[Exercise] Print the records below exactly as they appear. Omit all pictures.

___ Provided material ___

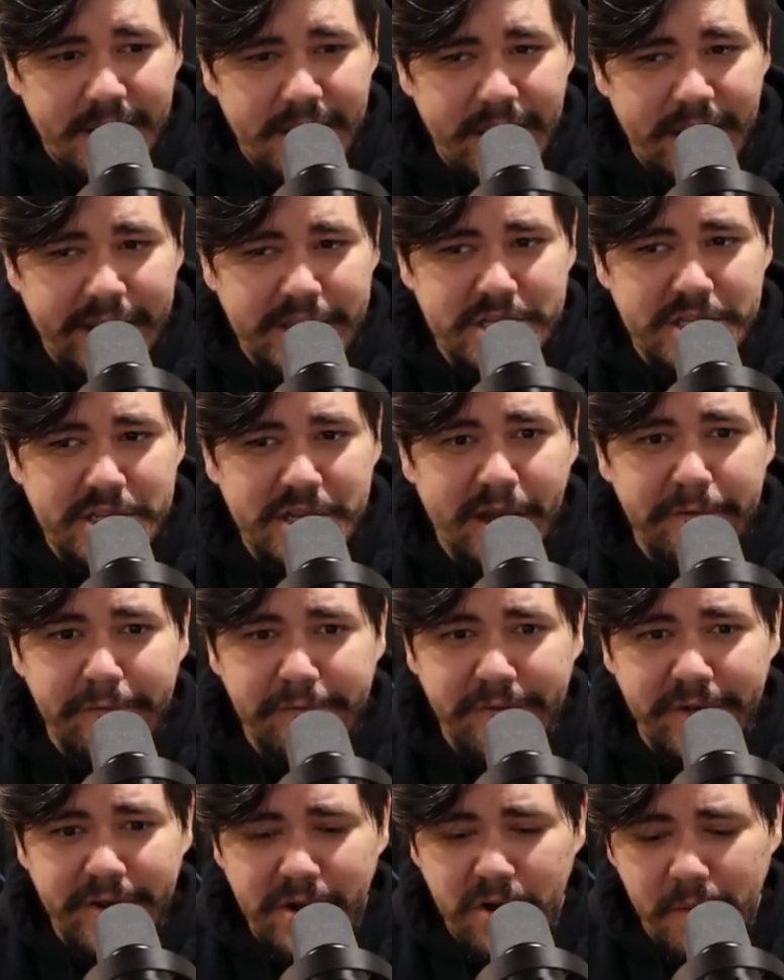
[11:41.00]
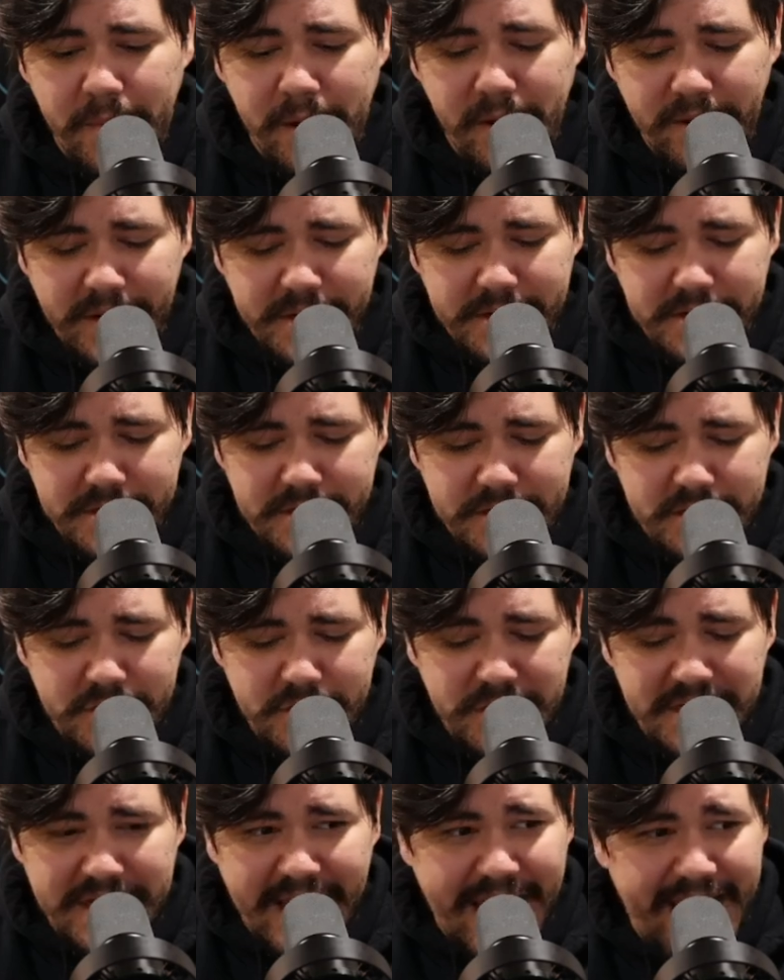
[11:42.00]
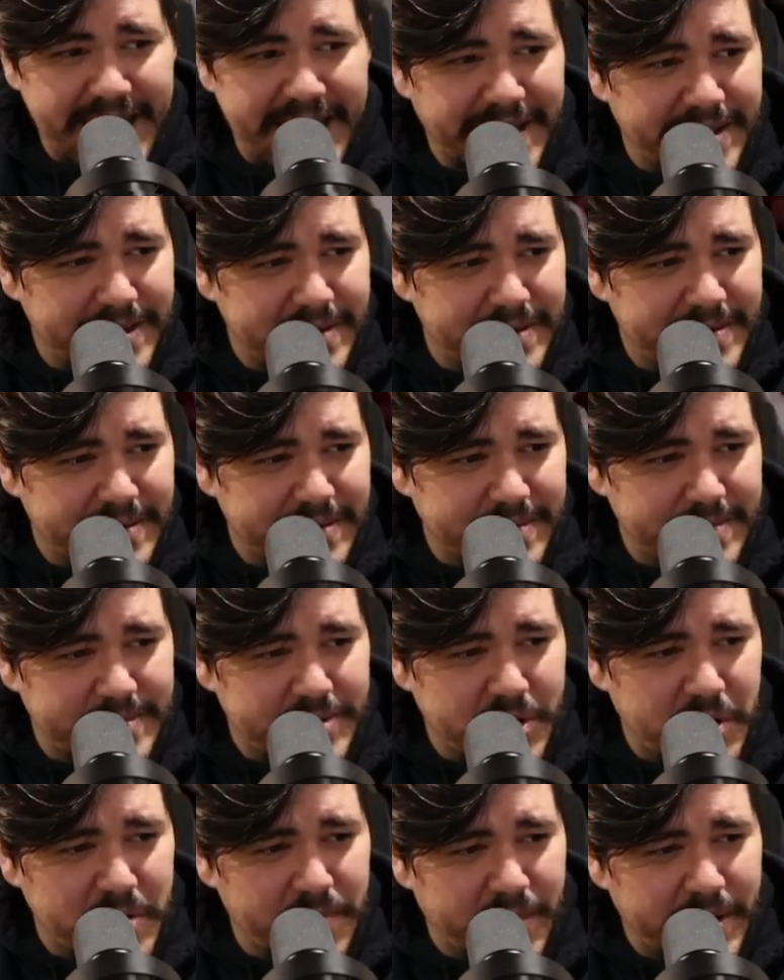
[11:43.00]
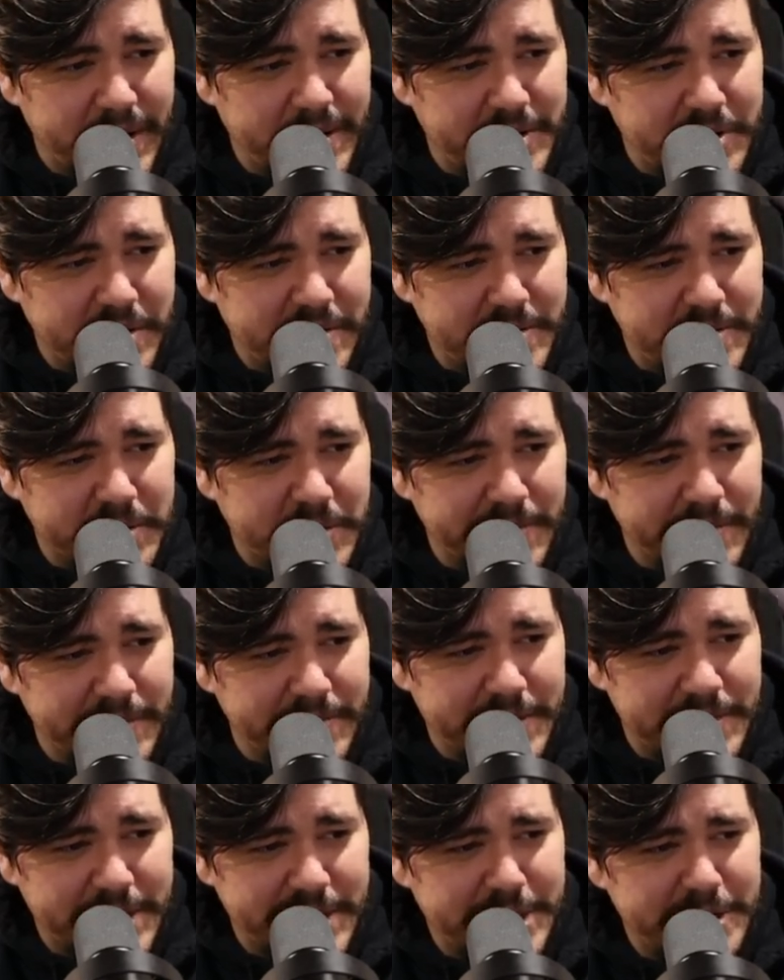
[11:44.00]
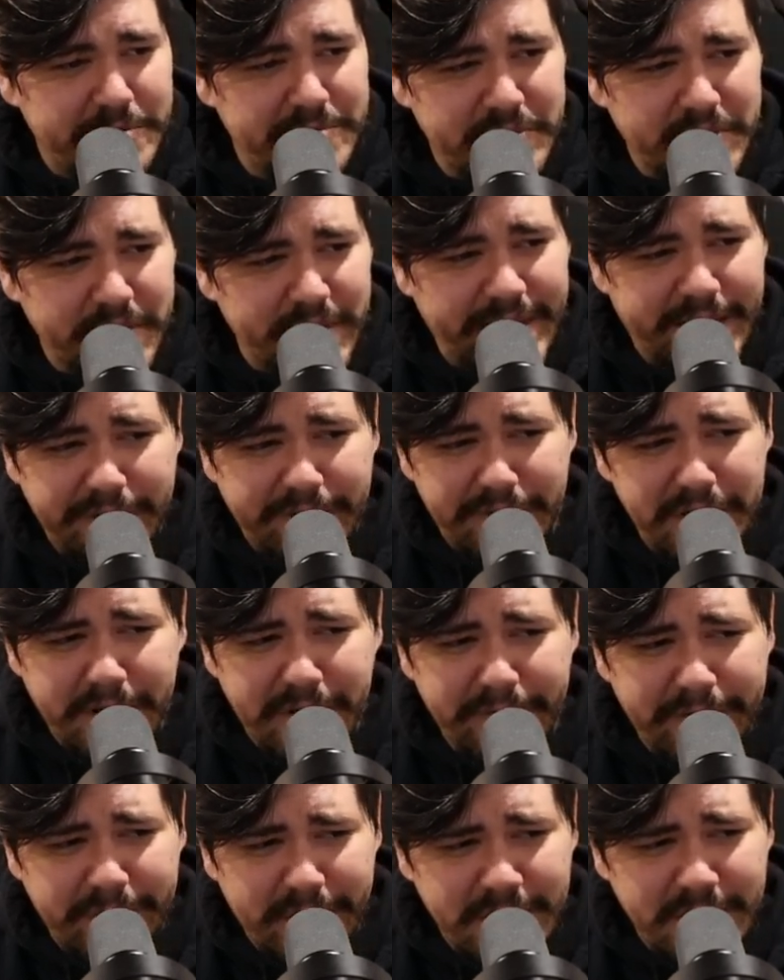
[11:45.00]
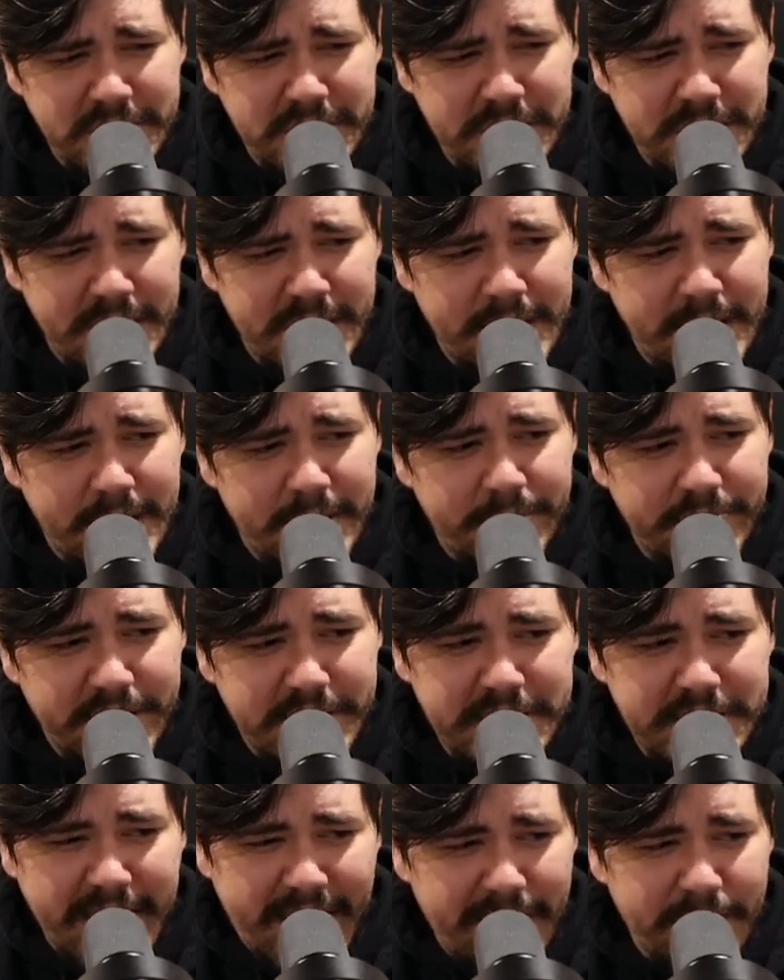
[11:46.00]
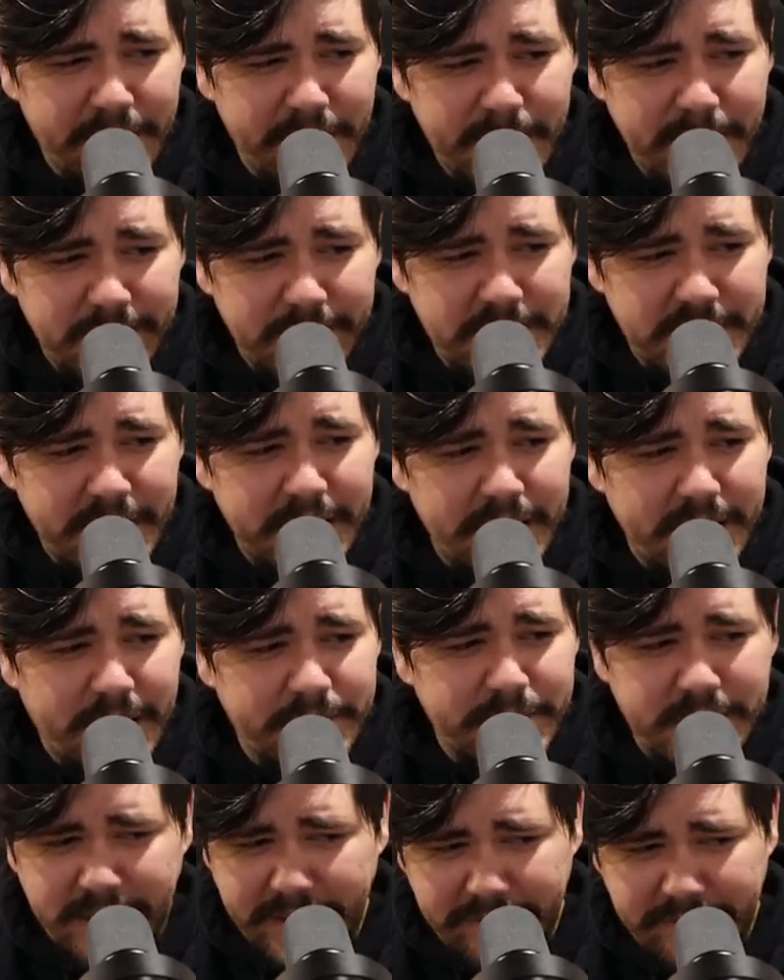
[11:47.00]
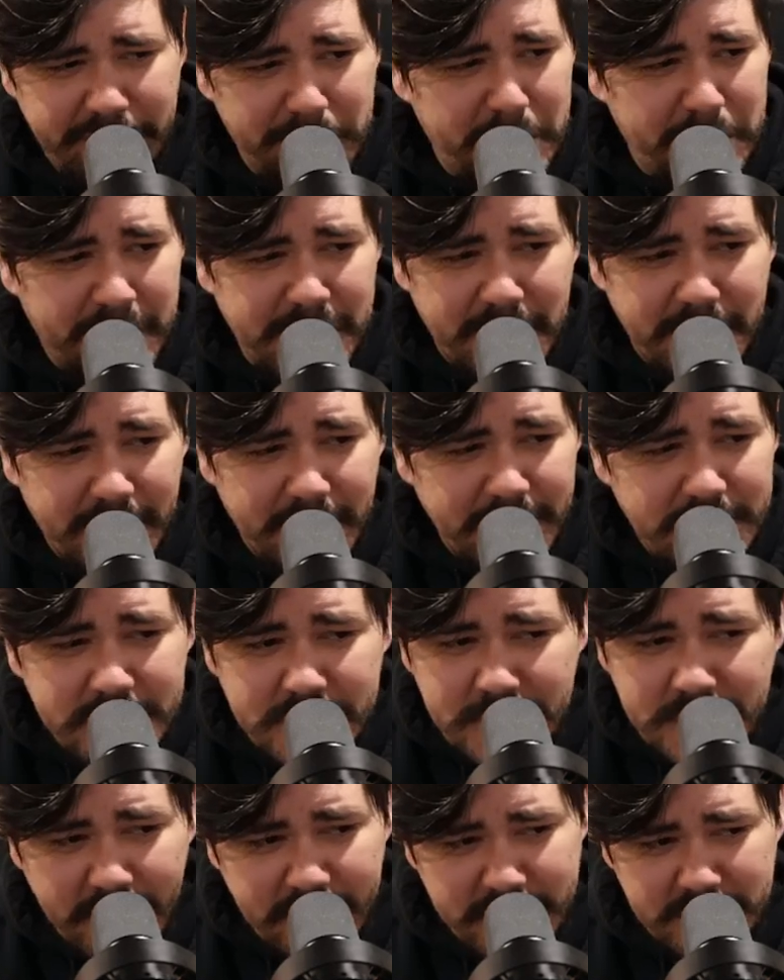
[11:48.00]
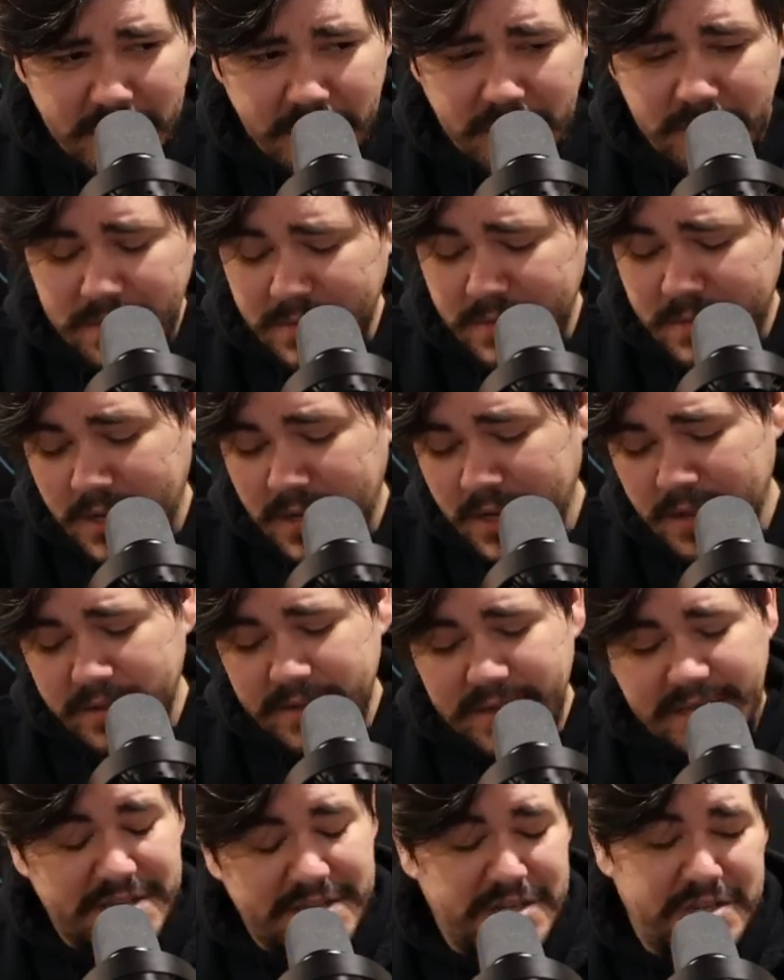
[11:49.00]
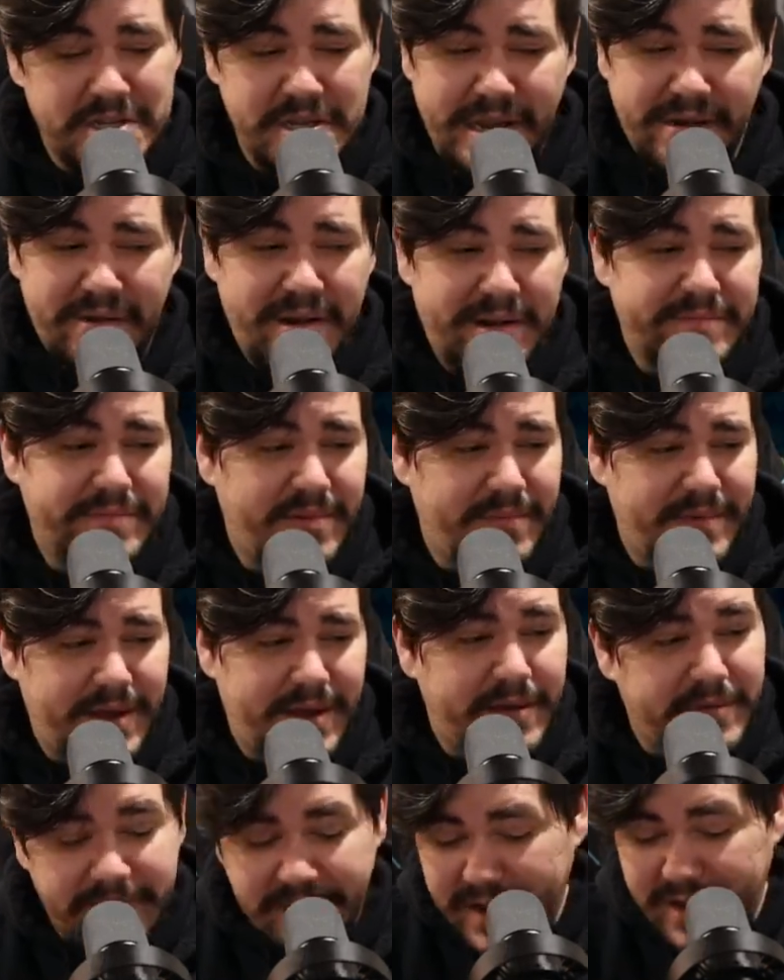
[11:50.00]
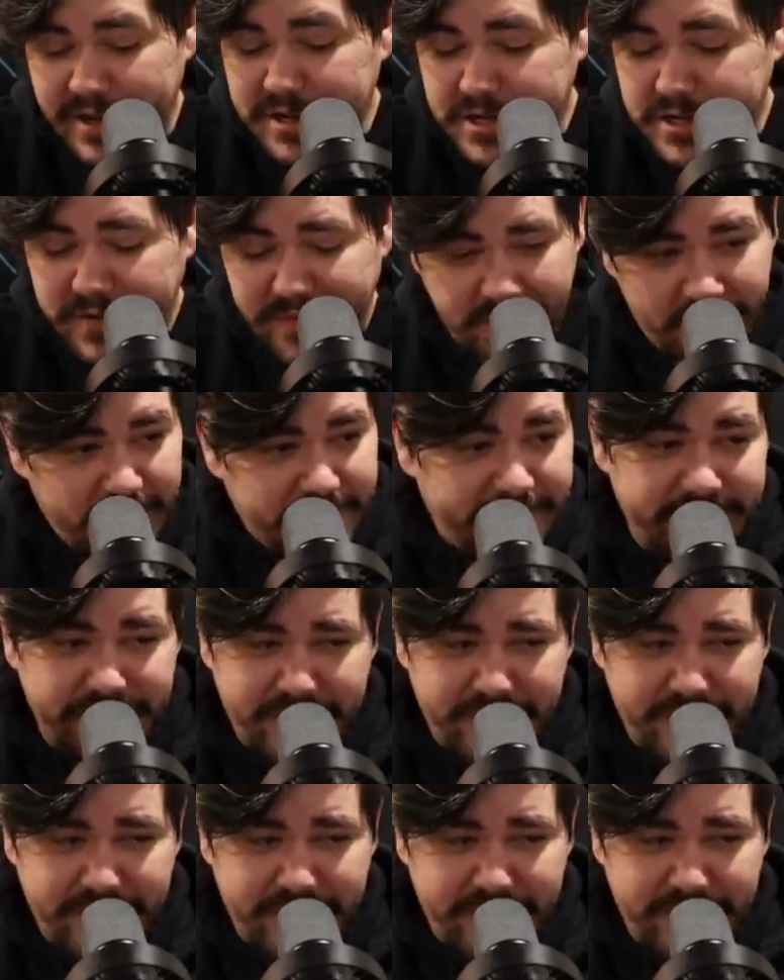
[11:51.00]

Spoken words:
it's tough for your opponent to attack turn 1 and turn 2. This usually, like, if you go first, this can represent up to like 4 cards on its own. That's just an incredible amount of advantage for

___

[Response area]
[11:41.00]
[11:42.00]
[11:43.00]
[11:44.00]
[11:45.00]
[11:46.00]
[11:47.00]
[11:48.00]
[11:49.00]
[11:50.00]
[11:51.00]

Spoken words:
it's tough for your opponent to attack turn 1 and turn 2. This usually, like, if you go first, this can represent up to like 4 cards on its own. That's just an incredible amount of advantage for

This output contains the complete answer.